◆ PROVIDED DATA:

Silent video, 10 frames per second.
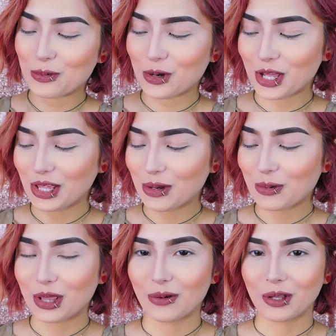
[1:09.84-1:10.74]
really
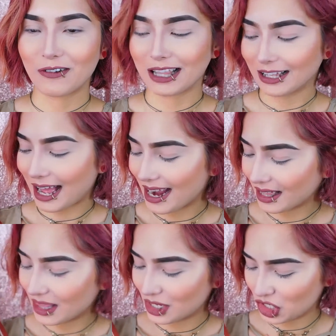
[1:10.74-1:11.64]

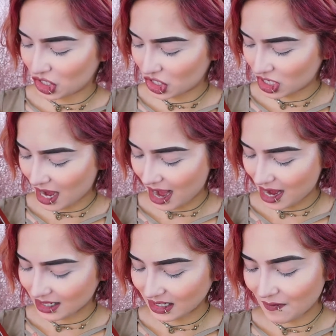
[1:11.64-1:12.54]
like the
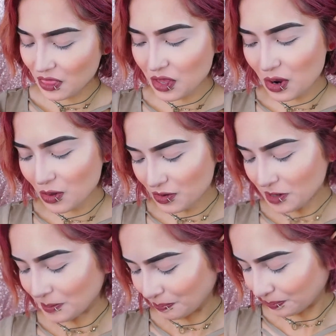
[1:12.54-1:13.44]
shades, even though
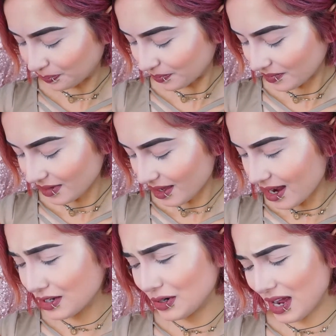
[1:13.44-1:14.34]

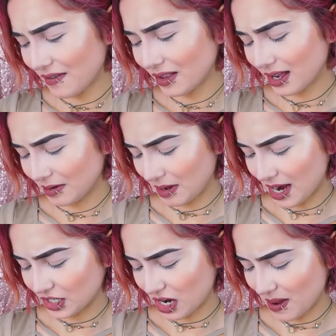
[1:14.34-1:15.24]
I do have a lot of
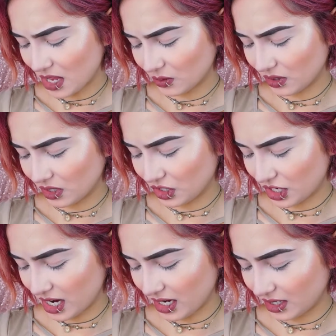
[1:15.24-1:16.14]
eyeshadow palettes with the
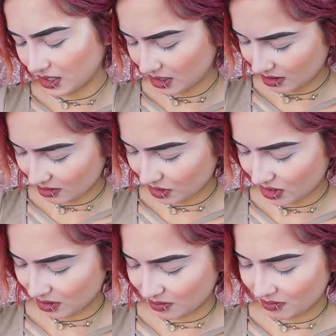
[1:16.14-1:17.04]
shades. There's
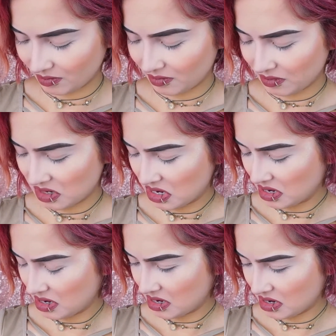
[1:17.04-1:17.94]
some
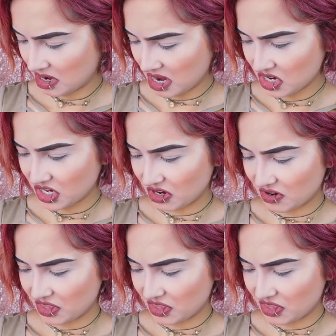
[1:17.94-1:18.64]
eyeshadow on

◆ EXERCISE AIM:
The entries above are to be repeated in full, except for their pictures.

◆ TASK ANSWER:
Silent video, 10 frames per second.
[1:09.84-1:10.74]
really
[1:10.74-1:11.64]

[1:11.64-1:12.54]
like the
[1:12.54-1:13.44]
shades, even though
[1:13.44-1:14.34]

[1:14.34-1:15.24]
I do have a lot of
[1:15.24-1:16.14]
eyeshadow palettes with the
[1:16.14-1:17.04]
shades. There's
[1:17.04-1:17.94]
some
[1:17.94-1:18.64]
eyeshadow on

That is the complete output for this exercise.